(Dataset entries)

::::::::

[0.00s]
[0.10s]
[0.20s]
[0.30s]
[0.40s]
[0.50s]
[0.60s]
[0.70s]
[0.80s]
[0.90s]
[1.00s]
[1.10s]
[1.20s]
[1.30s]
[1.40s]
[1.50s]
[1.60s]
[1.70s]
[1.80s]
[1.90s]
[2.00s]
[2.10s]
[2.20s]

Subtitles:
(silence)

::::::::

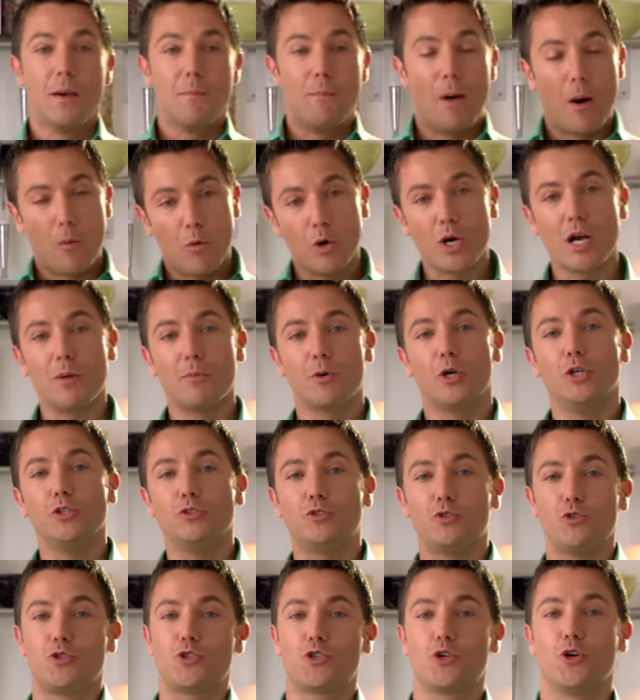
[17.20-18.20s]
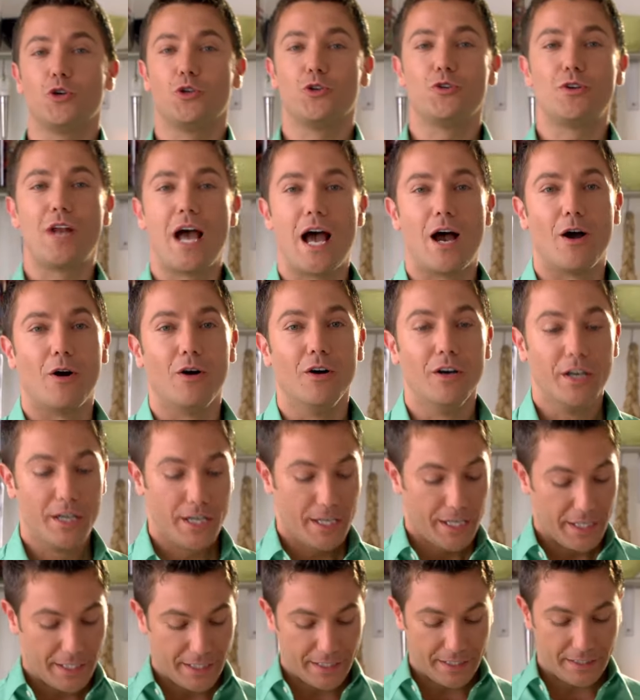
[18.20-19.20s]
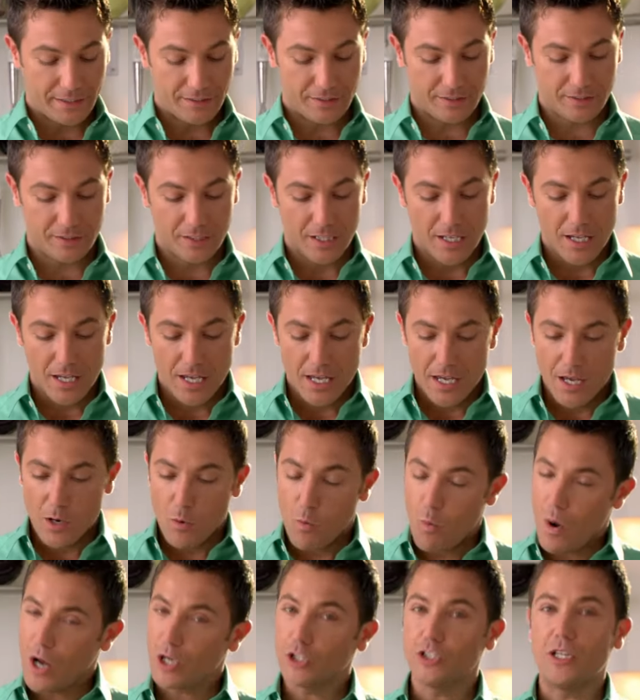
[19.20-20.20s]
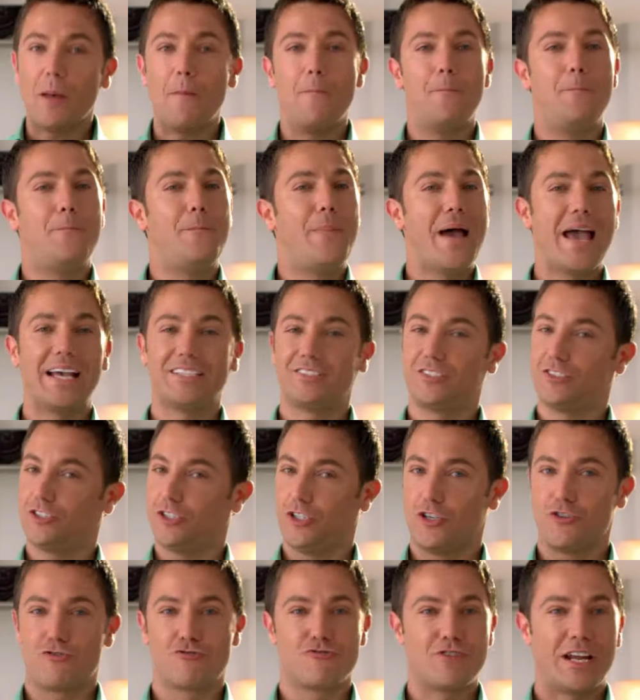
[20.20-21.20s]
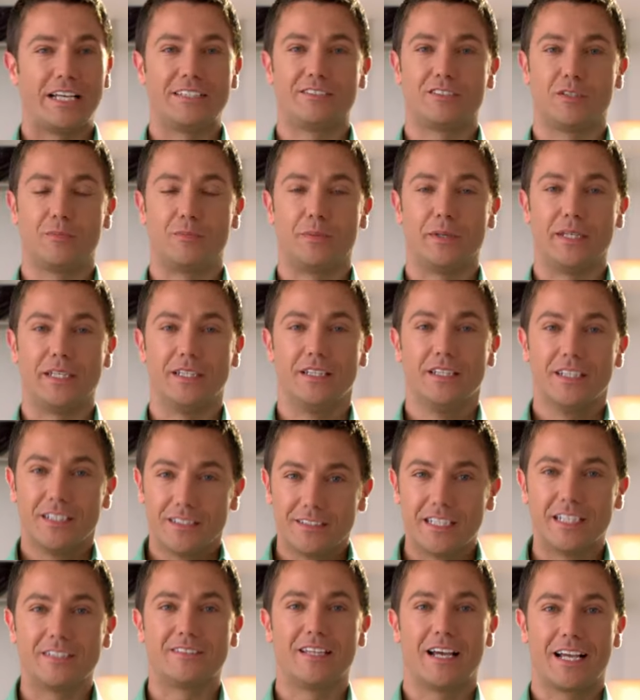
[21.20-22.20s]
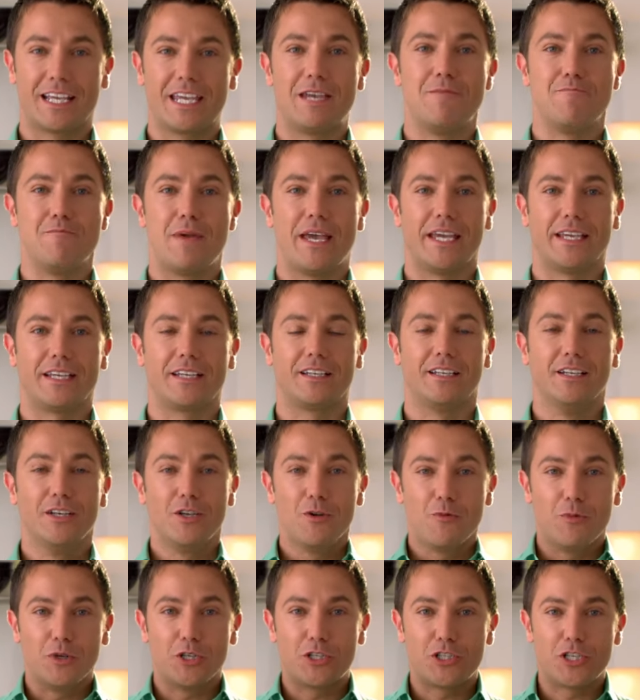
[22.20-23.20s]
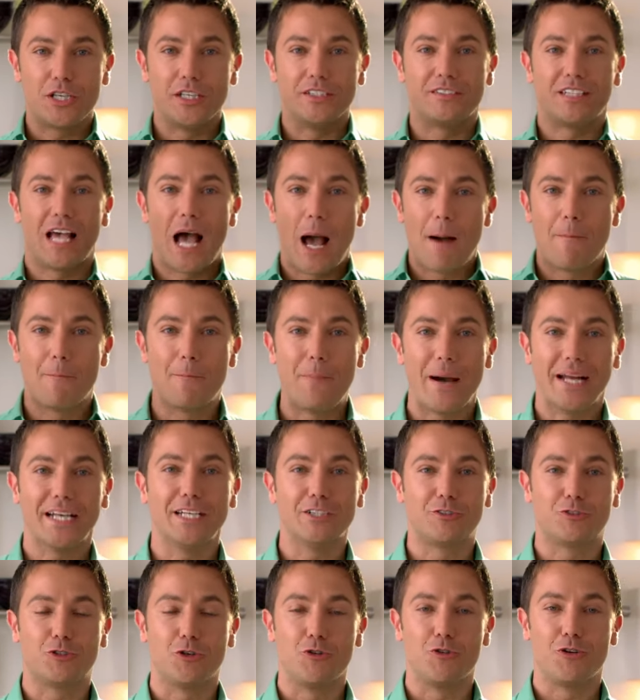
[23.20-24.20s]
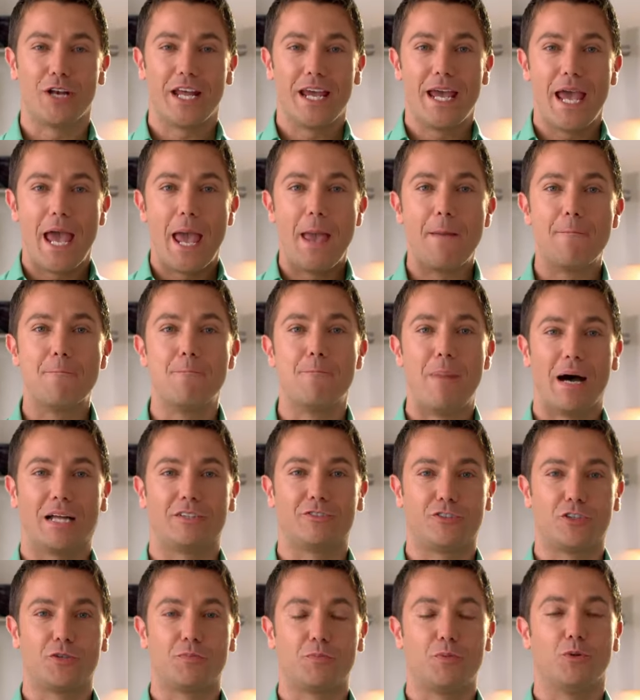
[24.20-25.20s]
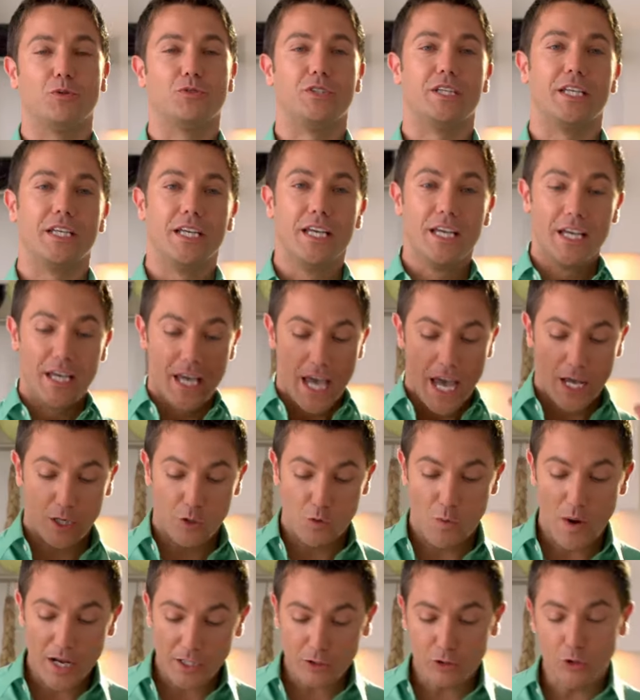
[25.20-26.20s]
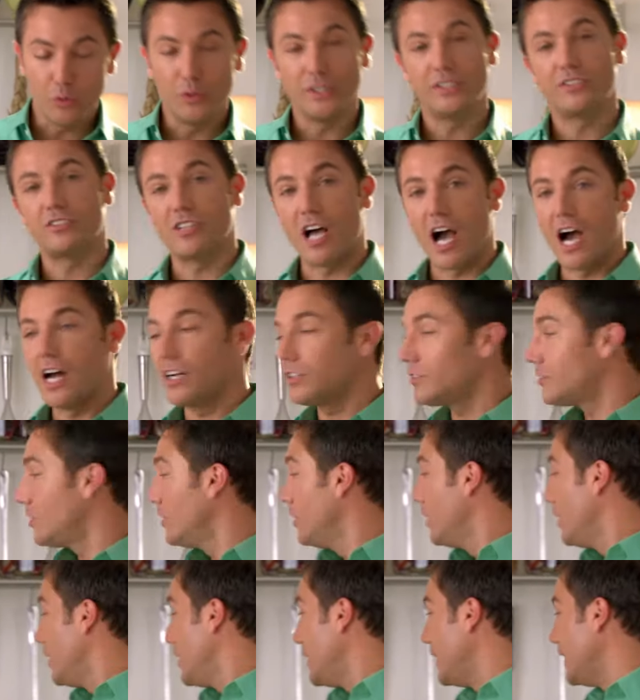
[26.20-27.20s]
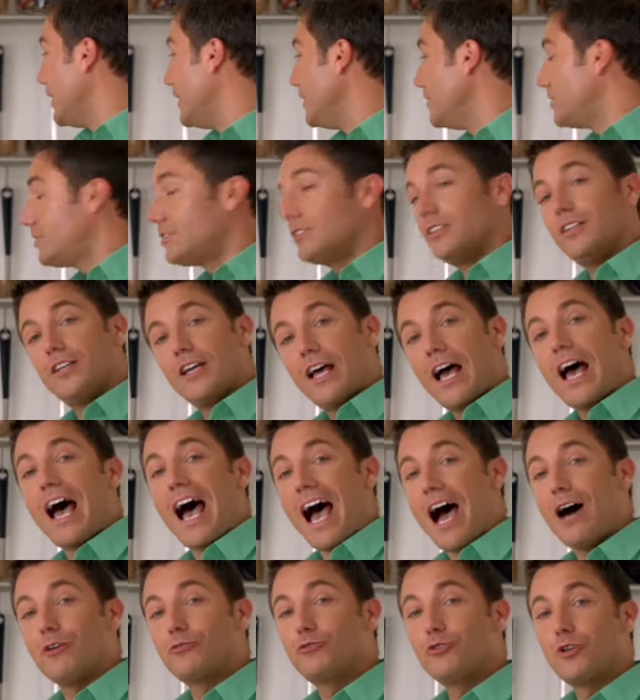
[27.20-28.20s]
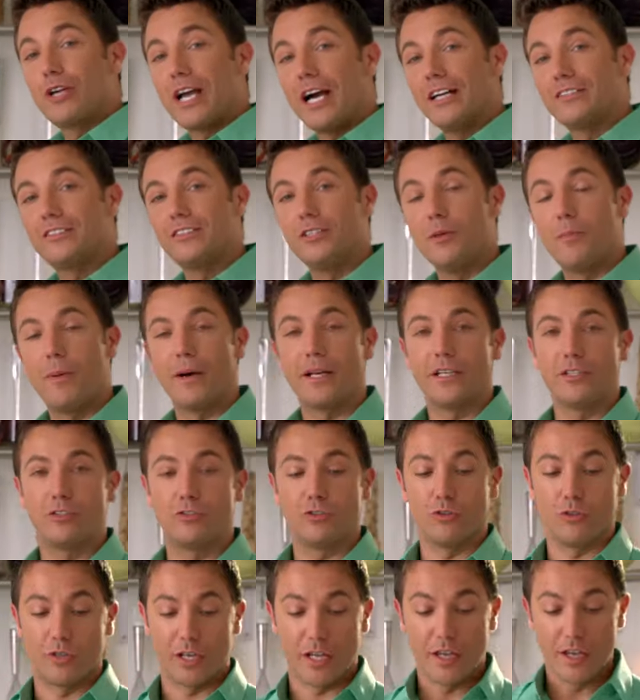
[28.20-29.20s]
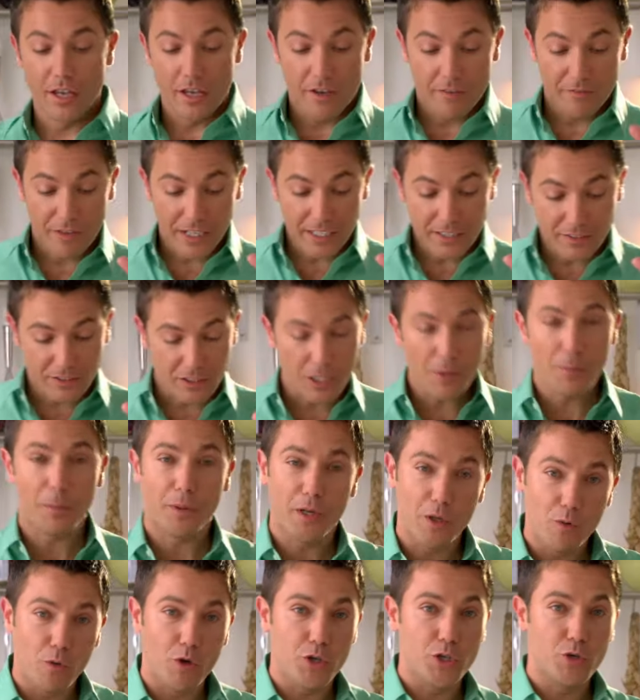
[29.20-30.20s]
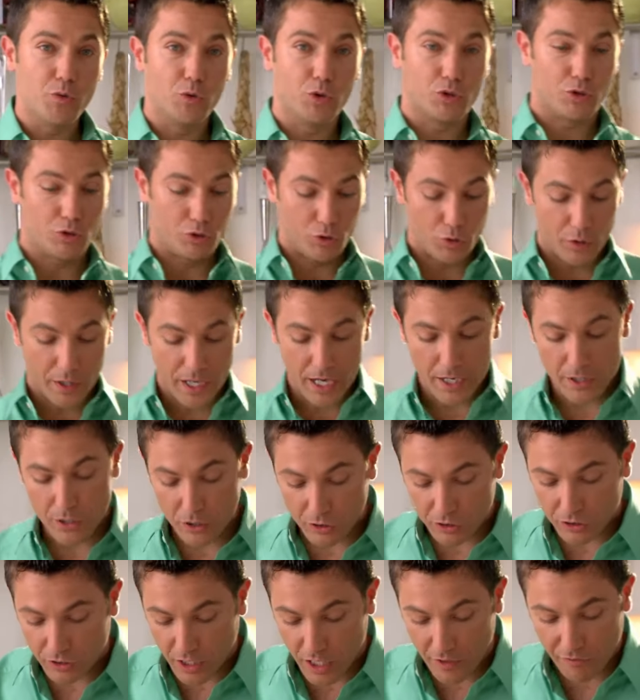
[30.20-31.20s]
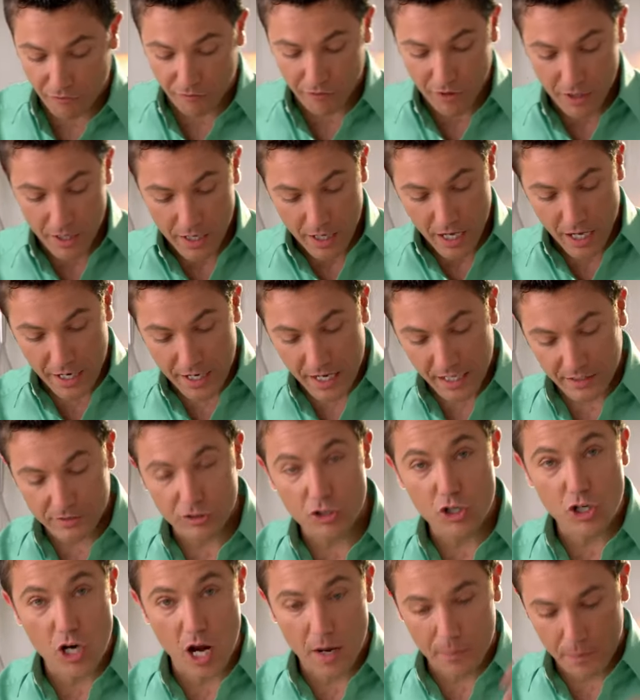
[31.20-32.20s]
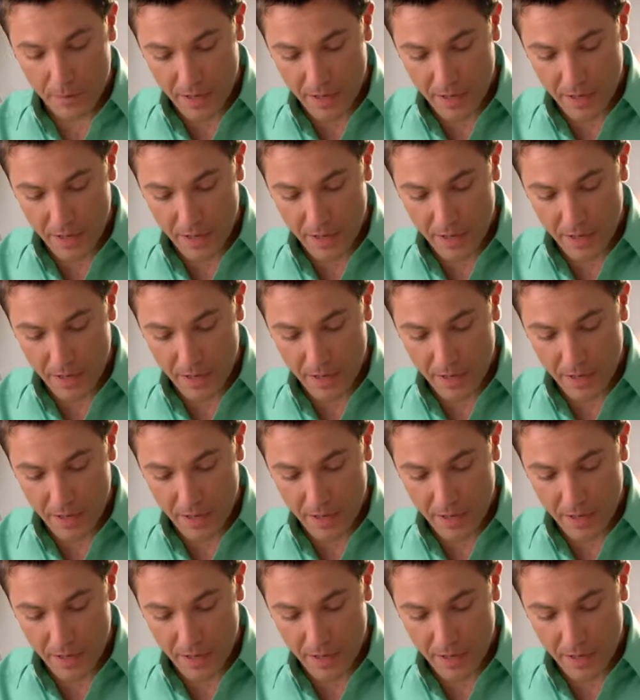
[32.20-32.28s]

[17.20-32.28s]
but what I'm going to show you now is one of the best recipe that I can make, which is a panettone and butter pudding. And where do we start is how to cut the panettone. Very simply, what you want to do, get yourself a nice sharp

::::::::

**Work instruction:**
Would you output only the span of the records above that opens with the line containing "[21.20-22.20s]" and closes with the line containing "[32.20-32.28s]", ends included and pictures dropped?

**Exercise answer:**
[21.20-22.20s]
[22.20-23.20s]
[23.20-24.20s]
[24.20-25.20s]
[25.20-26.20s]
[26.20-27.20s]
[27.20-28.20s]
[28.20-29.20s]
[29.20-30.20s]
[30.20-31.20s]
[31.20-32.20s]
[32.20-32.28s]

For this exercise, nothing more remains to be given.